>Why did all those tough dicks work so cheap
when
>they kept getting hit on the head?
By gad, sir, that's an interesting question. To which some
cynical answers could be given, I suppose, although not by me
because I'm trying to give it up.
Money - just working for the money - is buying in to the kind
of society that Hammett and co. despised. A vast proportion
of the villains (no, I haven't counted) are rich men. These
detectives are of the people: workers not capitalists,
victims not victimizers.
Money corrupts. The essence of these tough dicks is a kind of
sometimes-involuntary (if that makes any sense)

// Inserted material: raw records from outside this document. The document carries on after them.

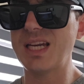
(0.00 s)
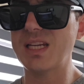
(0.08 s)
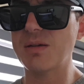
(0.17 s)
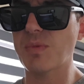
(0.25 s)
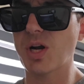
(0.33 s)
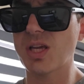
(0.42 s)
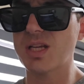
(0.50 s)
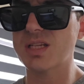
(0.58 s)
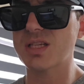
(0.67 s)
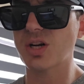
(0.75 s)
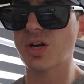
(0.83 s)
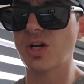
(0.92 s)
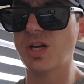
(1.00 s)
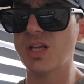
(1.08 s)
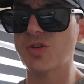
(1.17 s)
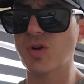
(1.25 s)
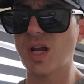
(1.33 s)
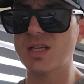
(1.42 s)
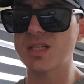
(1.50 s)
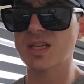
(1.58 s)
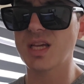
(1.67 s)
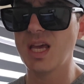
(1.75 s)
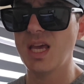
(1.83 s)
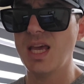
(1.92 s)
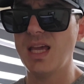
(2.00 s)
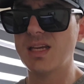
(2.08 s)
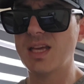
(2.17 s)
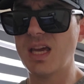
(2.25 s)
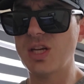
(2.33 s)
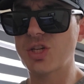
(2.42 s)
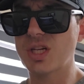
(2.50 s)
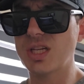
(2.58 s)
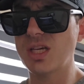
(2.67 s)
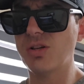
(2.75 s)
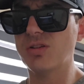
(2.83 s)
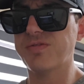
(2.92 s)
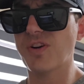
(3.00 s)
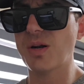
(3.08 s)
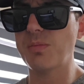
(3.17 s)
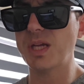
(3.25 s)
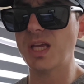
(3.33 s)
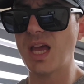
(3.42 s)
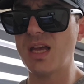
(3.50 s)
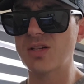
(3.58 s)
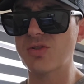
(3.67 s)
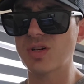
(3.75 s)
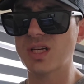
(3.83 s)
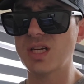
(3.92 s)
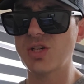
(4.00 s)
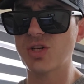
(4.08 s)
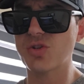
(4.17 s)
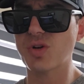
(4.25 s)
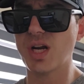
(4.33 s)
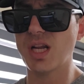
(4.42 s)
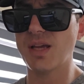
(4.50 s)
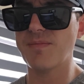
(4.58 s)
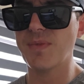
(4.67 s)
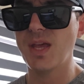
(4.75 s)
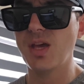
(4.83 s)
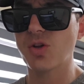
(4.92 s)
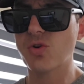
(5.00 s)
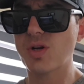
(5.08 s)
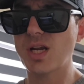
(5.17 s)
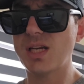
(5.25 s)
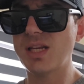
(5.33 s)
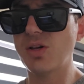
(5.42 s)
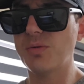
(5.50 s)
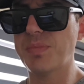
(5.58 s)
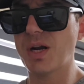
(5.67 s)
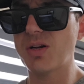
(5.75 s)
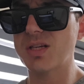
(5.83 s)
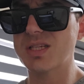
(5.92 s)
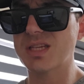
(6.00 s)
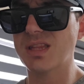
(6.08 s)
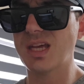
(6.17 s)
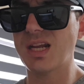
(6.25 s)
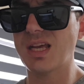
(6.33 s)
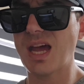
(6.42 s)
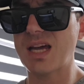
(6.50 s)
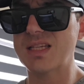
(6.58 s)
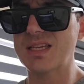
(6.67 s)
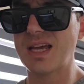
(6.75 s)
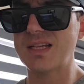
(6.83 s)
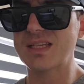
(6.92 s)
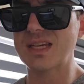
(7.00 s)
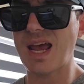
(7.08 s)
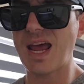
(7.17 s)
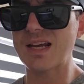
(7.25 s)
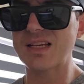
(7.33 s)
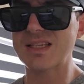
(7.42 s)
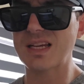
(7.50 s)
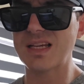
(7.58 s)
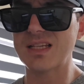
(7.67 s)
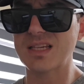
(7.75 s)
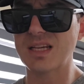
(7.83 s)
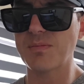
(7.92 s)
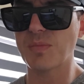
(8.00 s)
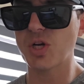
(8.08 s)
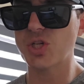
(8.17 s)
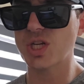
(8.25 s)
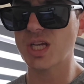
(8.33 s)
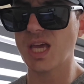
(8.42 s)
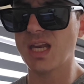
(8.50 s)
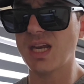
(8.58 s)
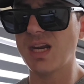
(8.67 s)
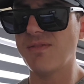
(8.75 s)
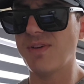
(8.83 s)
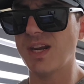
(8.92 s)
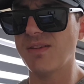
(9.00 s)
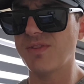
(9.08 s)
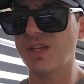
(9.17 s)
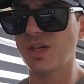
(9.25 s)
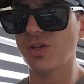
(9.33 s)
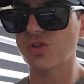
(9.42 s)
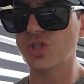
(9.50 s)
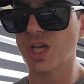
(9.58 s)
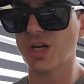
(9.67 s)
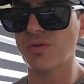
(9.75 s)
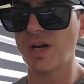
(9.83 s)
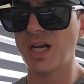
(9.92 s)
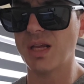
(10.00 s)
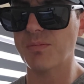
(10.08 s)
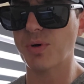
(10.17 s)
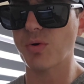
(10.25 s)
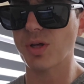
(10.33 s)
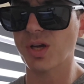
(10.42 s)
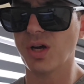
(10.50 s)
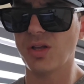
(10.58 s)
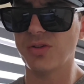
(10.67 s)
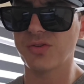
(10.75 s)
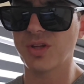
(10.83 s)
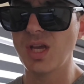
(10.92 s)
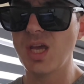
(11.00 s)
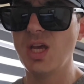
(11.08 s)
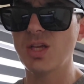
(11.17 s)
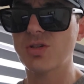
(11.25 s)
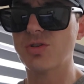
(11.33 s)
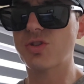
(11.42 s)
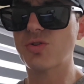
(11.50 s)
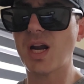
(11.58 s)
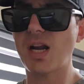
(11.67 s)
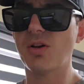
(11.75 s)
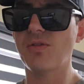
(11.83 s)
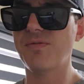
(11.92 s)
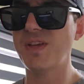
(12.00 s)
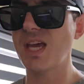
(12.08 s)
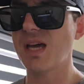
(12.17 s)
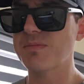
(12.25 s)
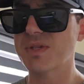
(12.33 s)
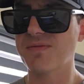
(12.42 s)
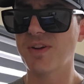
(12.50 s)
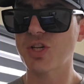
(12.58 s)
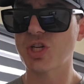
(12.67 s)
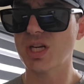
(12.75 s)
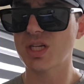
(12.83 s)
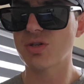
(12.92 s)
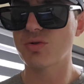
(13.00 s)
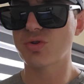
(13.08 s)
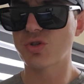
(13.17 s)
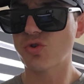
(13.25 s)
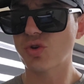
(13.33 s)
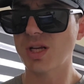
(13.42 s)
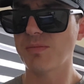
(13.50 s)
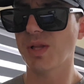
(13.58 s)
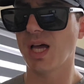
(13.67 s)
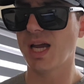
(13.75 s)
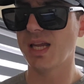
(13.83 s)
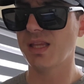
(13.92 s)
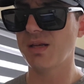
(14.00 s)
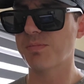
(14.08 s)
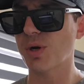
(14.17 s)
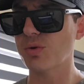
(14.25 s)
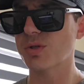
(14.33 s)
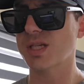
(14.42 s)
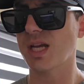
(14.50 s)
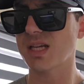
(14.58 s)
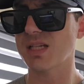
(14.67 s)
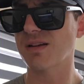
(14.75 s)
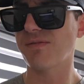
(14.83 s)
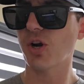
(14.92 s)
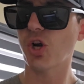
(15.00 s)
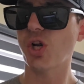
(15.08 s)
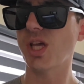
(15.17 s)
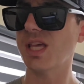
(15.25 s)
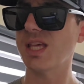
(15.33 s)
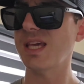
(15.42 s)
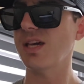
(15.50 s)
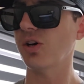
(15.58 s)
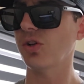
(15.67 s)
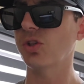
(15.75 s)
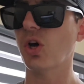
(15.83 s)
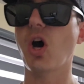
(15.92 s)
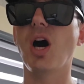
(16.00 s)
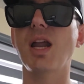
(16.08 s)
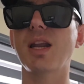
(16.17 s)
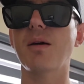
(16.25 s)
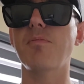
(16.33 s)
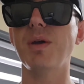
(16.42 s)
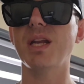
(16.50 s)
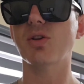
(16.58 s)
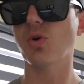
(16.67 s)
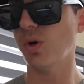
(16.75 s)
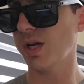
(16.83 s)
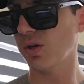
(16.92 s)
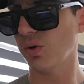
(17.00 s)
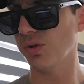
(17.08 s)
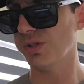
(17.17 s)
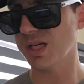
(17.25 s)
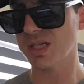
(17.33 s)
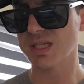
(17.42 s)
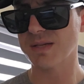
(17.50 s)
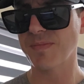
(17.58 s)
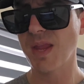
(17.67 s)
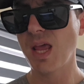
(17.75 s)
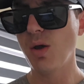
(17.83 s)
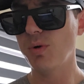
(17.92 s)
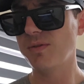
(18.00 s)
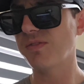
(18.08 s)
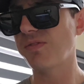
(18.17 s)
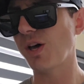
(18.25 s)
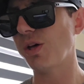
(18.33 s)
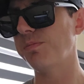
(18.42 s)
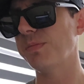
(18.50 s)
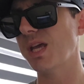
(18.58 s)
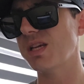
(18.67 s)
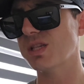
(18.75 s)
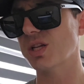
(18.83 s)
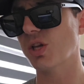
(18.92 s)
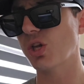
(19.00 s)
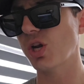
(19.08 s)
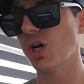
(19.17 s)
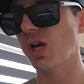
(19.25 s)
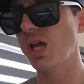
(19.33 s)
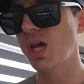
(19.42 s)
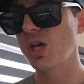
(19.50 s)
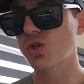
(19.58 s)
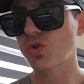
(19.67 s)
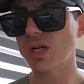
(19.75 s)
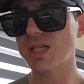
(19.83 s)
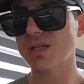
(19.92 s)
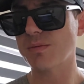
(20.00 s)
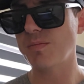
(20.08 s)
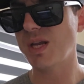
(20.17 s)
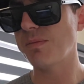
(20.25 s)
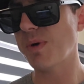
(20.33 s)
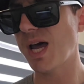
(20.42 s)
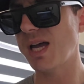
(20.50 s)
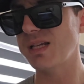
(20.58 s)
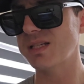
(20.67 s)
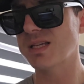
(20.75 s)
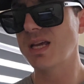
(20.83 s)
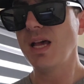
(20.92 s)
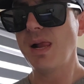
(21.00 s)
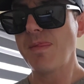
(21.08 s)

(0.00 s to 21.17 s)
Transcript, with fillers: lending markets to earn interest, engage in yield farming and strategic trading, create yield-bearing synthetic assets, access emerging and innovative yield-generating protocols. So Strato VM's vision is to streamline the process of earning yield on Bitcoin holdings. We've developed a secure, trust-minimized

incorruptibility. So work done for some kind of moral
imperative is 'pure'.
>He pities and scorns people who go to dull jobs to
pay for
>their dull lives in dull plastic modern society.
Those are the same
>people that would read about him.
The readers might be forced to pursue their "dull jobs", but
they too dream of not having to work just for money. The
"American dream" is relevant to this. Catch me on a bad day,
and I will talk at great, great length about the varieties of
wish-fullfilment which underpin crime fiction generally.
(Think of Raffles, by the way. Think of Ripley.)
(Buy me many drinks and I will continue to discuss
traditional/cosy detection, sf, romance, the Western, etc etc
etc, at boring length, deep into the night.)
One of my favourite relevant heroes, who always casts light
on this sub-genre for me despite the fact that he rode a
horse, is Shane, who was working for his keep.